Your task:
Transcribe the data as written, minus images.

*** Opening of Available data ***

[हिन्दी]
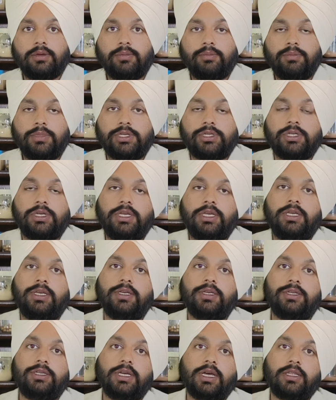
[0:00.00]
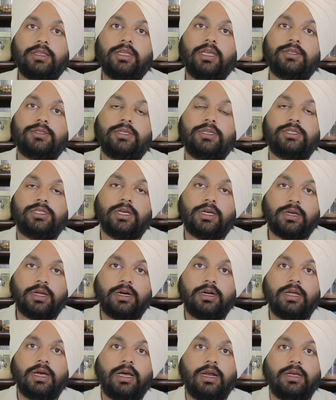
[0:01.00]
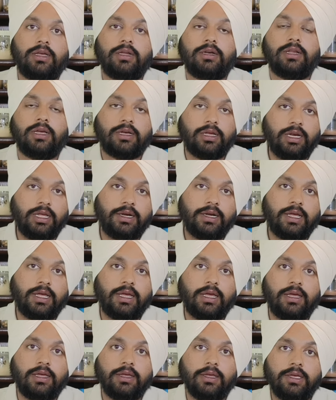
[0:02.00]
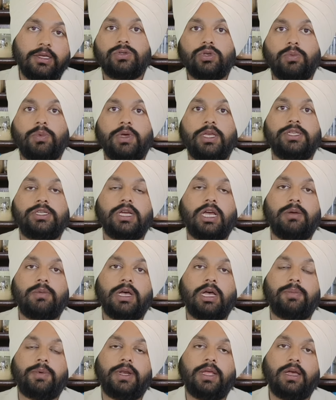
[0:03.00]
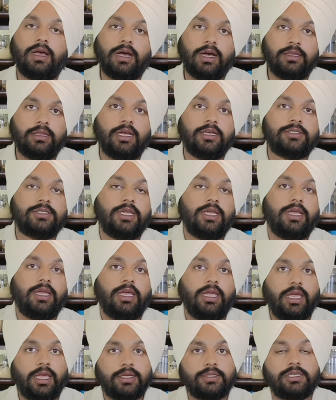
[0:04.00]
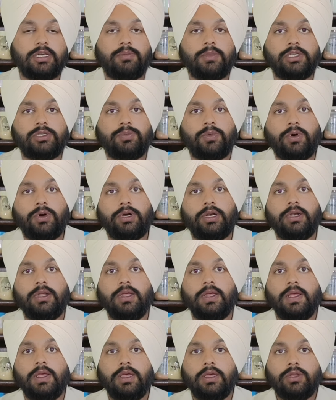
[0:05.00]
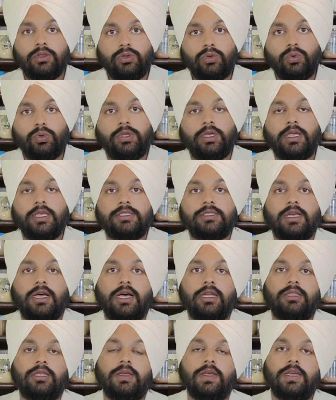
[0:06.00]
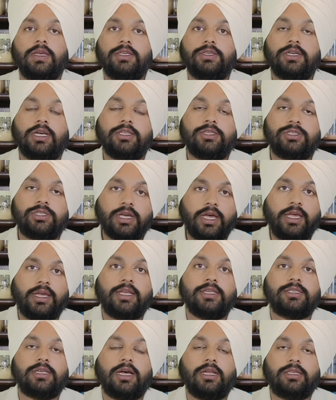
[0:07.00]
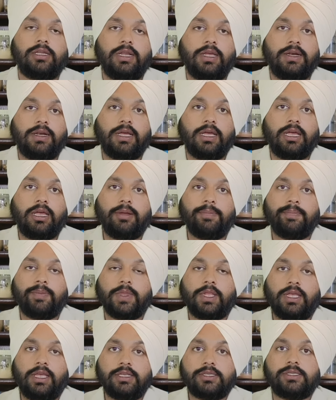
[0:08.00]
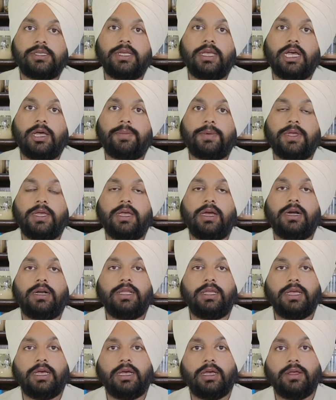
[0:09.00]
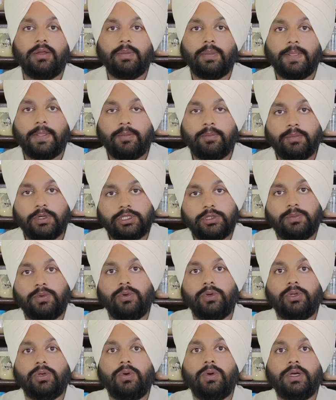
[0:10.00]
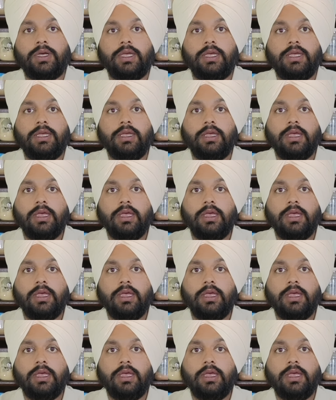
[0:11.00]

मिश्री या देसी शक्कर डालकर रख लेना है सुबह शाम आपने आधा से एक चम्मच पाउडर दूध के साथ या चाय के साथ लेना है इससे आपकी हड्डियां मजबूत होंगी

*** Close of Available data ***

Answer to the exercise:
[हिन्दी]
[0:00.00]
[0:01.00]
[0:02.00]
[0:03.00]
[0:04.00]
[0:05.00]
[0:06.00]
[0:07.00]
[0:08.00]
[0:09.00]
[0:10.00]
[0:11.00]

मिश्री या देसी शक्कर डालकर रख लेना है सुबह शाम आपने आधा से एक चम्मच पाउडर दूध के साथ या चाय के साथ लेना है इससे आपकी हड्डियां मजबूत होंगी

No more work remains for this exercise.